The subjective success of modern horror

It's all about the audience

Modern horror movies don’t abandon the spooky path laid by filmmakers like Georges Méliès and Alfred Hitchcock by choosing to use technology and ideas available to them. Just as Mary Shelley and Bram Stoker paved the way for writers like Stephen King and Anne Rice, modern filmmakers are extending the roads their predecessors started. And the lanes are expanding.

In the beginning

Sometimes I wonder if films are getting bigger and more intense because of the audience and our evolving tastes, or if filmmakers work with what they have.

The first horror film, although maybe not intended as such, was Méliès’ 1896 film, La Mainor du Diable, or in English, The House of the Devil. Méliès was a known illusionist and stage magician, but he’s also a credited director, making approximately 520 short films in his time. 

Comparing The House of the Devil to the 2013 film The Conjuring, or other horror films using CGI, the transformative technology in Méliès’ film appears amateur. At the time, however, there was no digital technology to morph a bat into the devil, a feat  Méliès perfected through his skill of illusion and handy camera work. 

Thinking about the early works of horror and the work of today, maybe horror cinema isn’t getting too big for its britches, so to speak. Maybe horror cinema is expanding at the rate of technology, and that’s exactly what audiences have come to expect. 

Cinematic evolution and horror movie ideals

Films are not created for the sake of continuity. Like any creative endeavor, they are made to evolve with their viewers. 
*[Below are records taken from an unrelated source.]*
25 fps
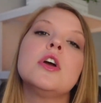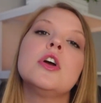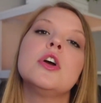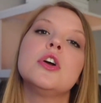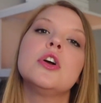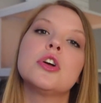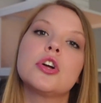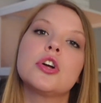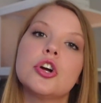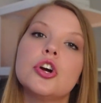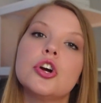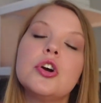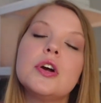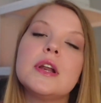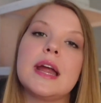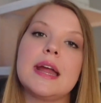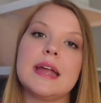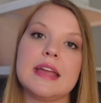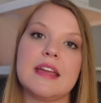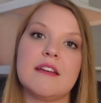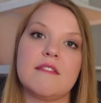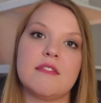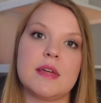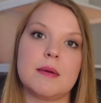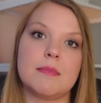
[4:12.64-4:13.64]
could I
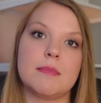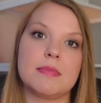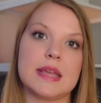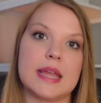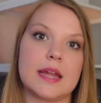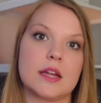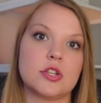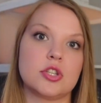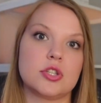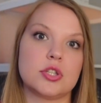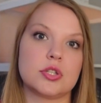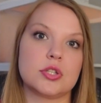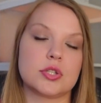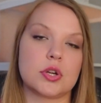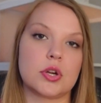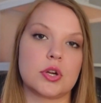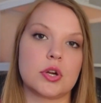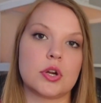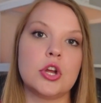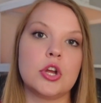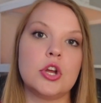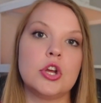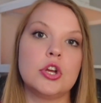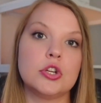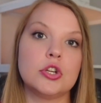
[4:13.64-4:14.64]
give them the
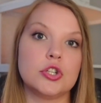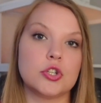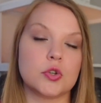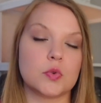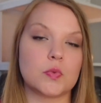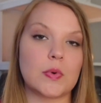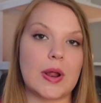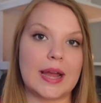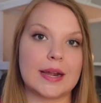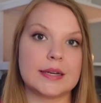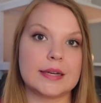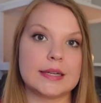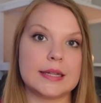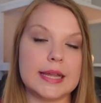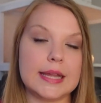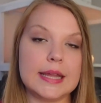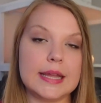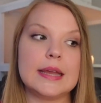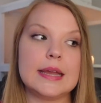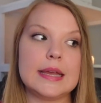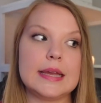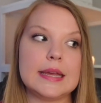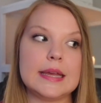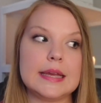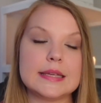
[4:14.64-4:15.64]
answer directly?
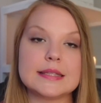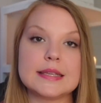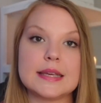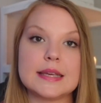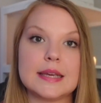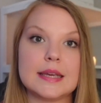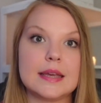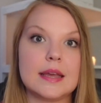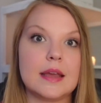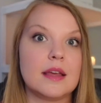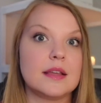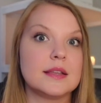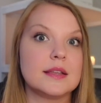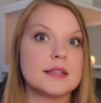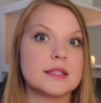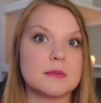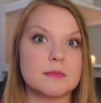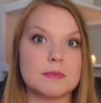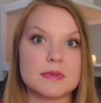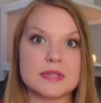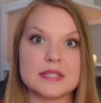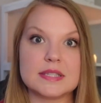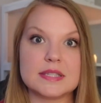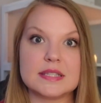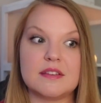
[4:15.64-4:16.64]
Is it
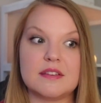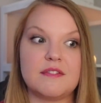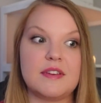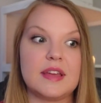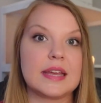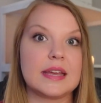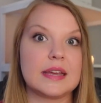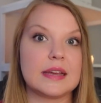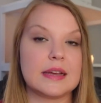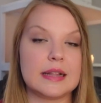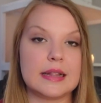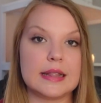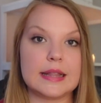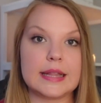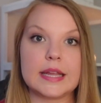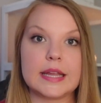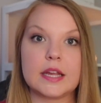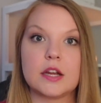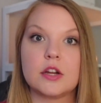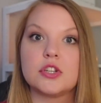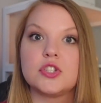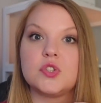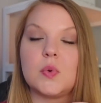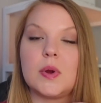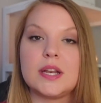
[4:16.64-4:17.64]
specific,
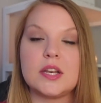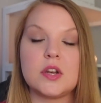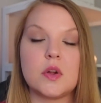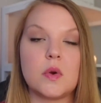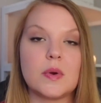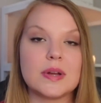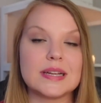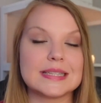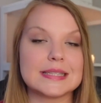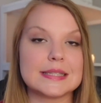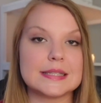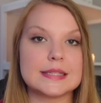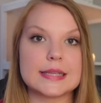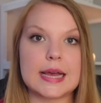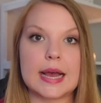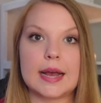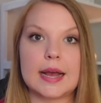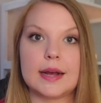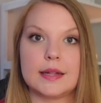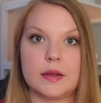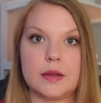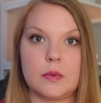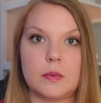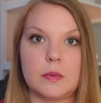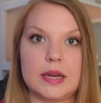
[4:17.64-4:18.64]
clear? Do I know
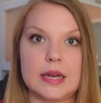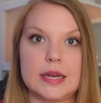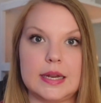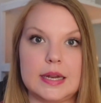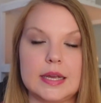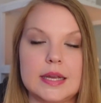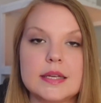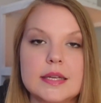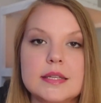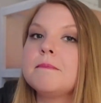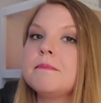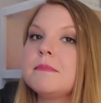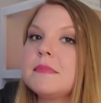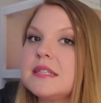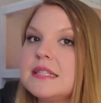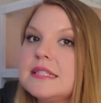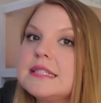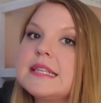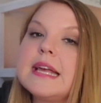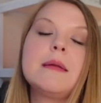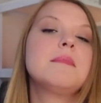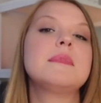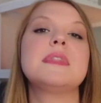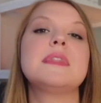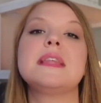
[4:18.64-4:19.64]
exactly what it is?
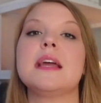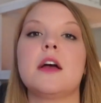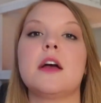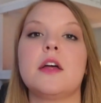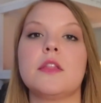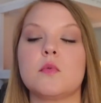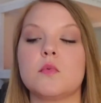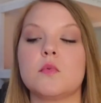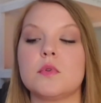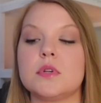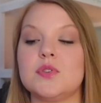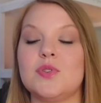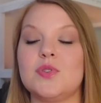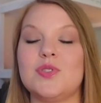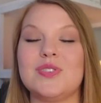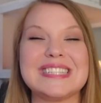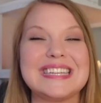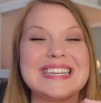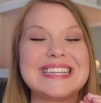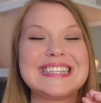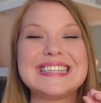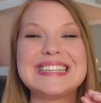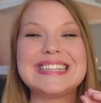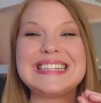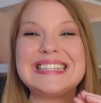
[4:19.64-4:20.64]
Same thing on the result.
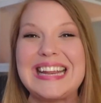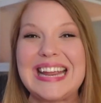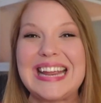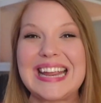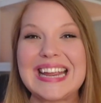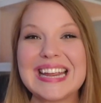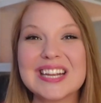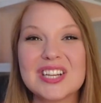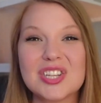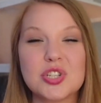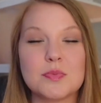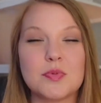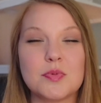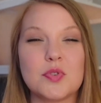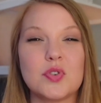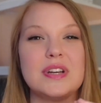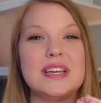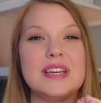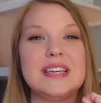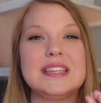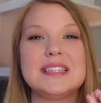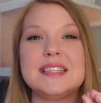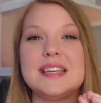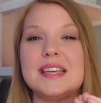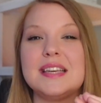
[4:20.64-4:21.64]
Is it tangible?
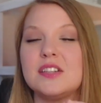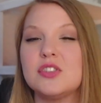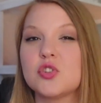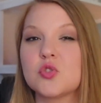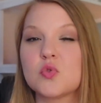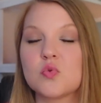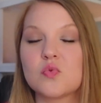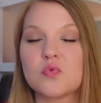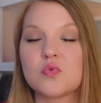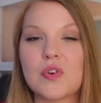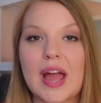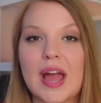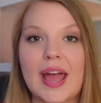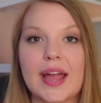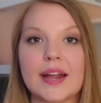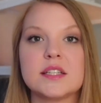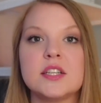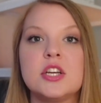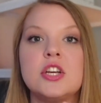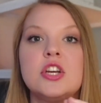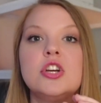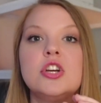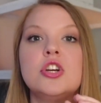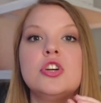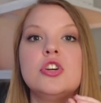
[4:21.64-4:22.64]
Is it direct?
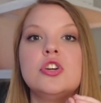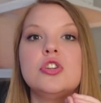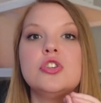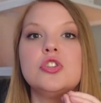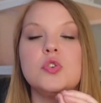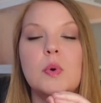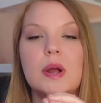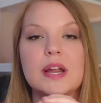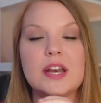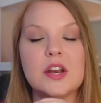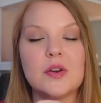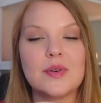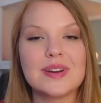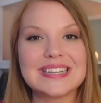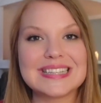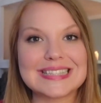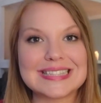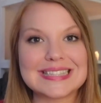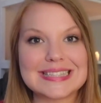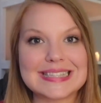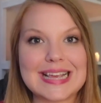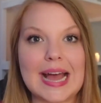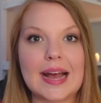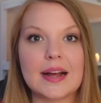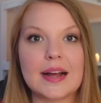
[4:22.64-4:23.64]
Do I know
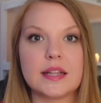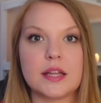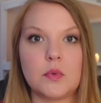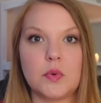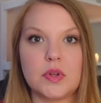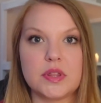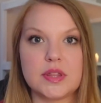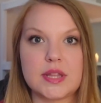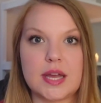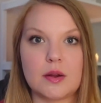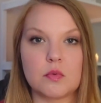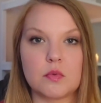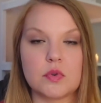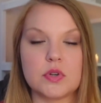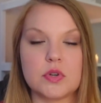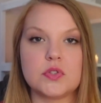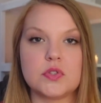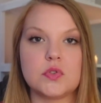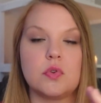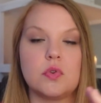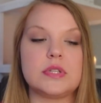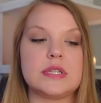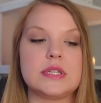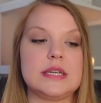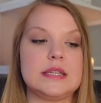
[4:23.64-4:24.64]
exactly what that
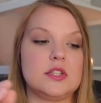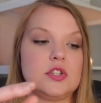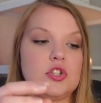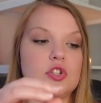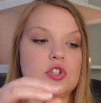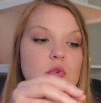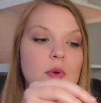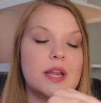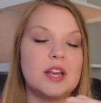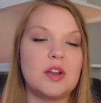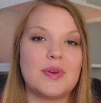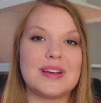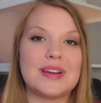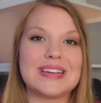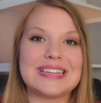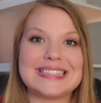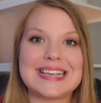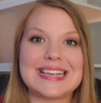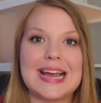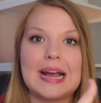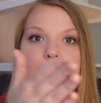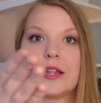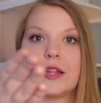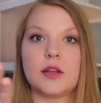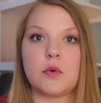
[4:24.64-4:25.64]
result is? Do I know
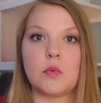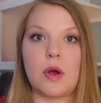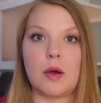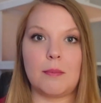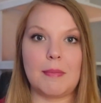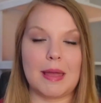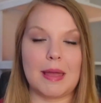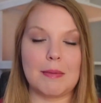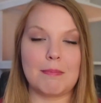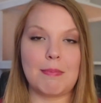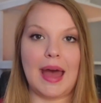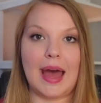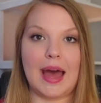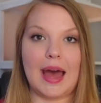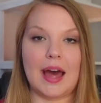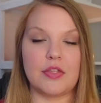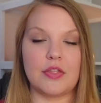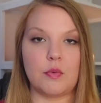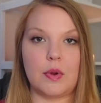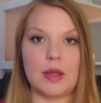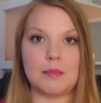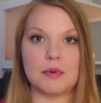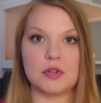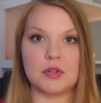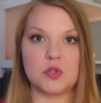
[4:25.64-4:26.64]
exactly what my
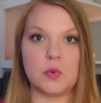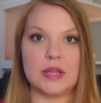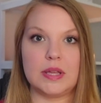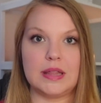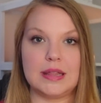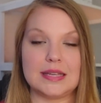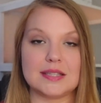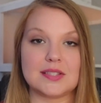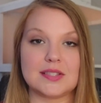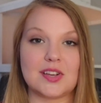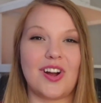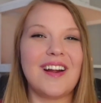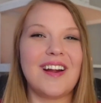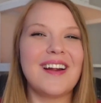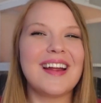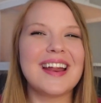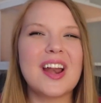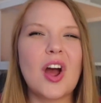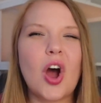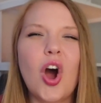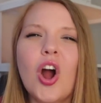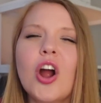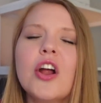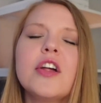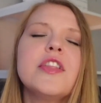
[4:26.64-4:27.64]
pathway between these are? And
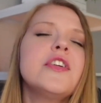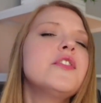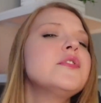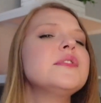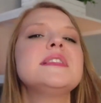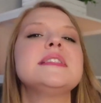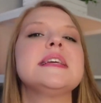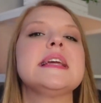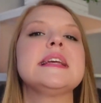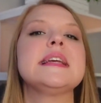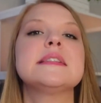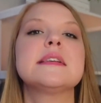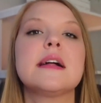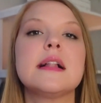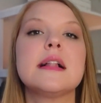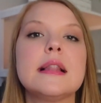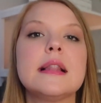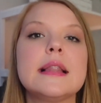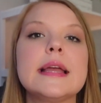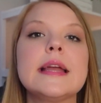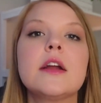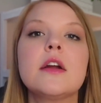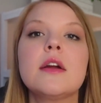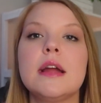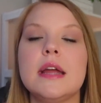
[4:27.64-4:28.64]
are those things
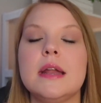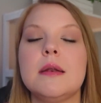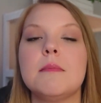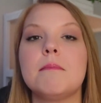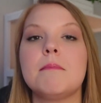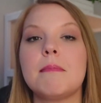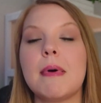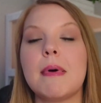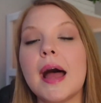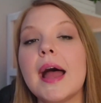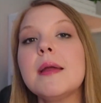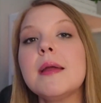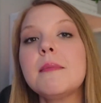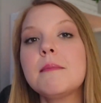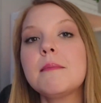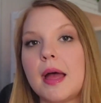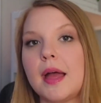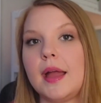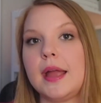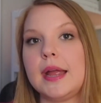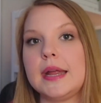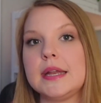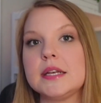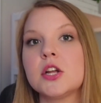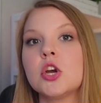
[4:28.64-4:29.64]
clear in my
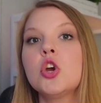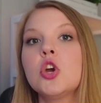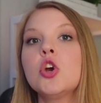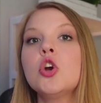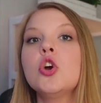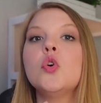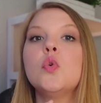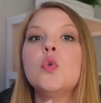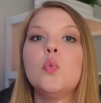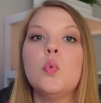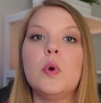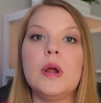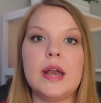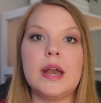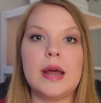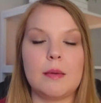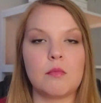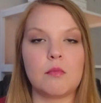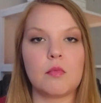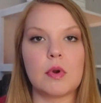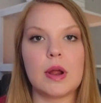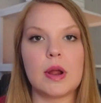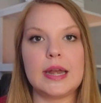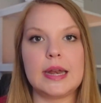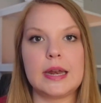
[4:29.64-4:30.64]
mind when
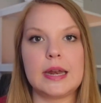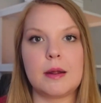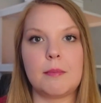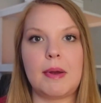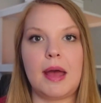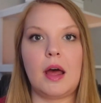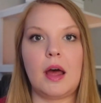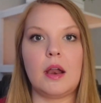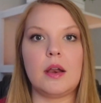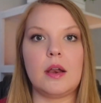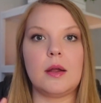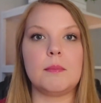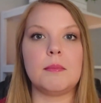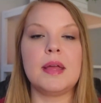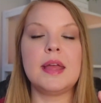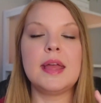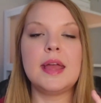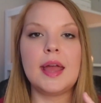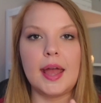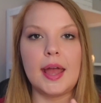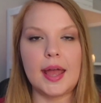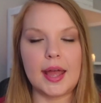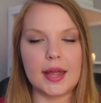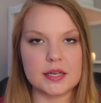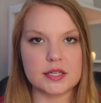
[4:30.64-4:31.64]
I'm writing about them
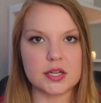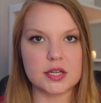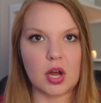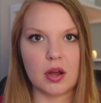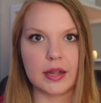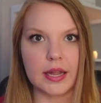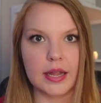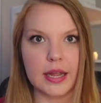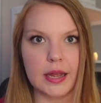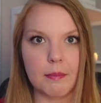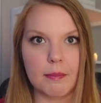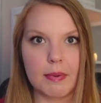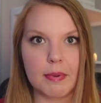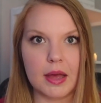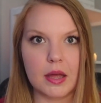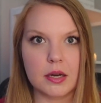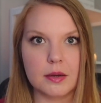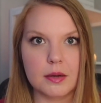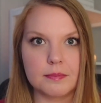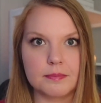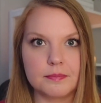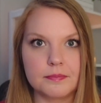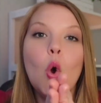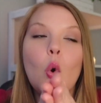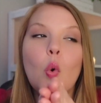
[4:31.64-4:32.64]
and talking about
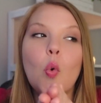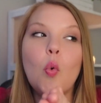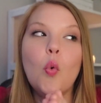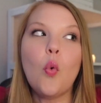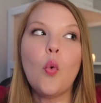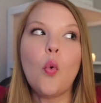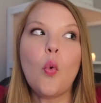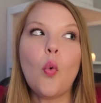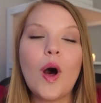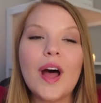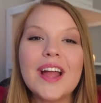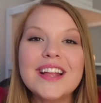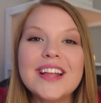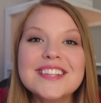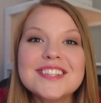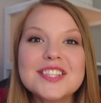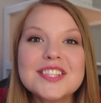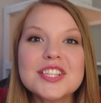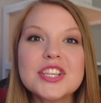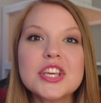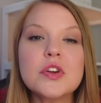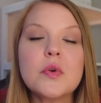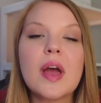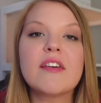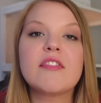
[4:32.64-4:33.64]
them?
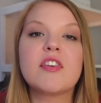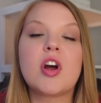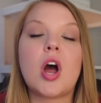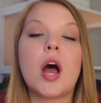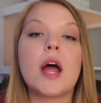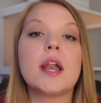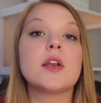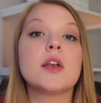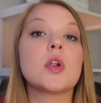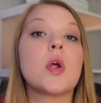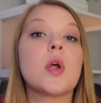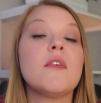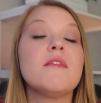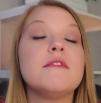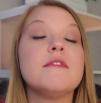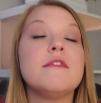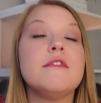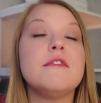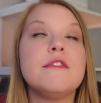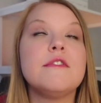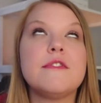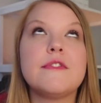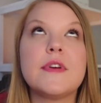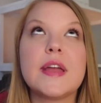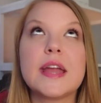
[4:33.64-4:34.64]
Once you have gotten
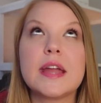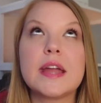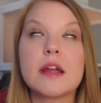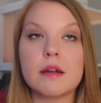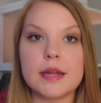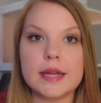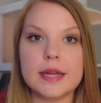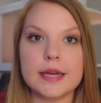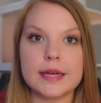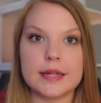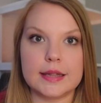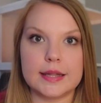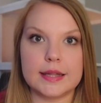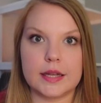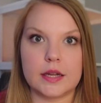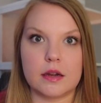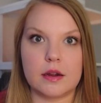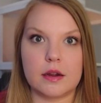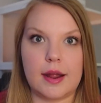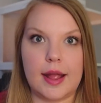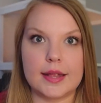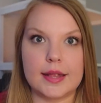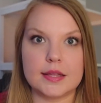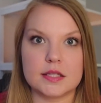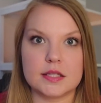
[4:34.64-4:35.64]
very
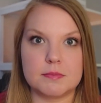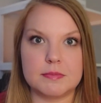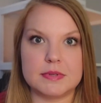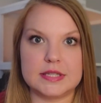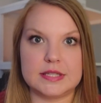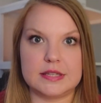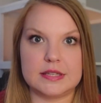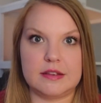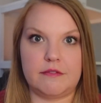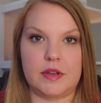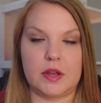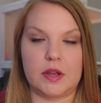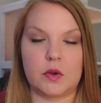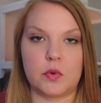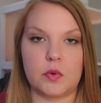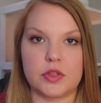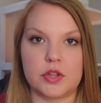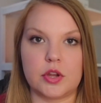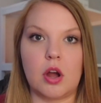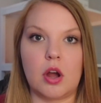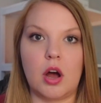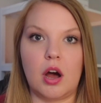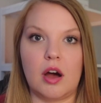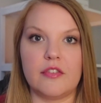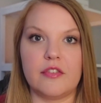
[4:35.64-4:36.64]
clear and specific with
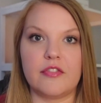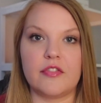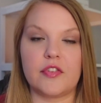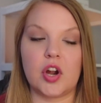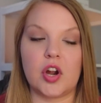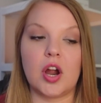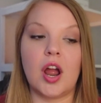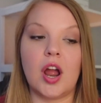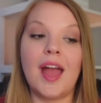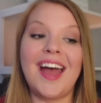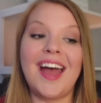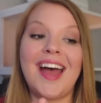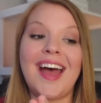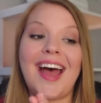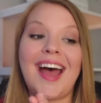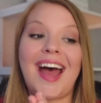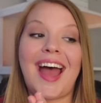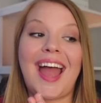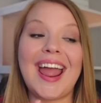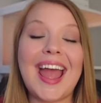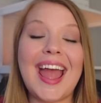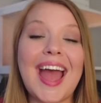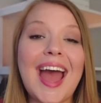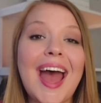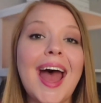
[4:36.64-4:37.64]
your offer,
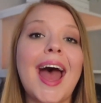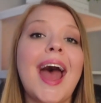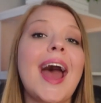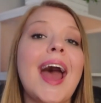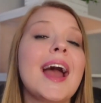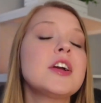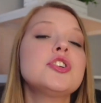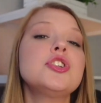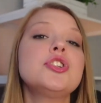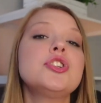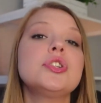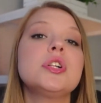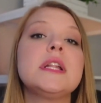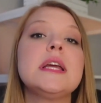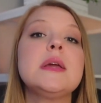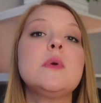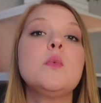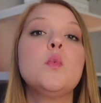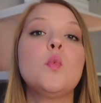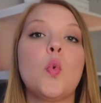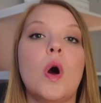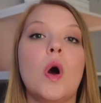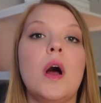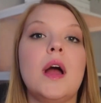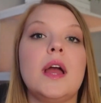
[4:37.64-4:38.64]
I actually
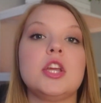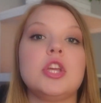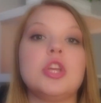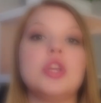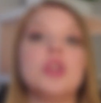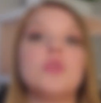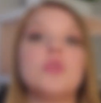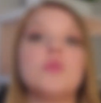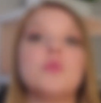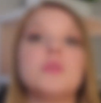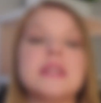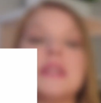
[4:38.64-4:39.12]
want you to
While big box office horror successes like the 2017 remake of Stephen King’s It and The Nun (2018), count on special effects and million-dollar budgets to deliver scares, they’re no less relevant to horror culture than early classics. They’re just different.

Horror holds within it several sub-genres. I, for example, love films that centre on the supernatural. Growing up, some of my favorite movies were oldies like The Exorcist, The Amityville Horror and Poltergeist. Now, I’m drawn to modern takes on similar subjects, like The Woman in Black, Insidious, and Crimson Peak

Supernatural horror is only one theme in a sea of haunting subject matter. From slashers and zombies to sci-fi mashups and mind-bending thrillers, there are many different layers to explore. Just as themes vary in horror, so does the level of gore, special effects and big scares. New or old, subtle or obvious, horror cinema is subjective.

Some modern horror films take it back a notch

Not all modern horror aims for the bloodiest, scariest, jumpiest movie of the year. Some modern horror still focuses on subtly inducing dread.  

This September, I was fortunate enough to earn an invite to a friend’s horror thriller premiere at FIN: Atlantic International Film Festival. Shush took us on a creepy ride through the life of an ASMR YouTuber and sushi waitress, and her potential new beau as they explore the dark side of the web. 

Written and directed by Michael Ray Fox, the film doesn’t rely on jump scares, gore and special effects to win audiences. It focuses more on the intellectual side of horror, keeping you guessing until the end. 

Bigger isn’t always better

While I stand by my statement that big cinema isn’t bad cinema, some horror movies are better without bells and whistles. 

The understated perfection of the 1978 Halloween, for example, is obscured by modern takes on the Michael Myers tale. 

Rob Zombie’s 2007 reboot of the franchise chose to amp up the gore and body count. The film changed Myers from an almost supernatural bulletproof fiend who never speaks to a human killer with a past. More than doubling Myers’s murders, Zombie also builds up the character’s backstory, introducing a deranged young boy with a love of hurting animals and people. 

As a lover of classic slashers, I wasn’t a fan of the remake. For me, one of the scariest things about Meyers was his lack of humanity. 

That’s the beauty of this genre – it’s all relative. Whether you’re a purist with no time for remakes, or you’re open to all interpretations of horror, this is a genre that isn’t defined by box office success or budgets. 

I’m happy to keep an open mind, as long as they don’t send any more classic killers into orbit. After all, who can take Jason Vorhees seriously after seeing the half-metallic space ensemble from Jason X?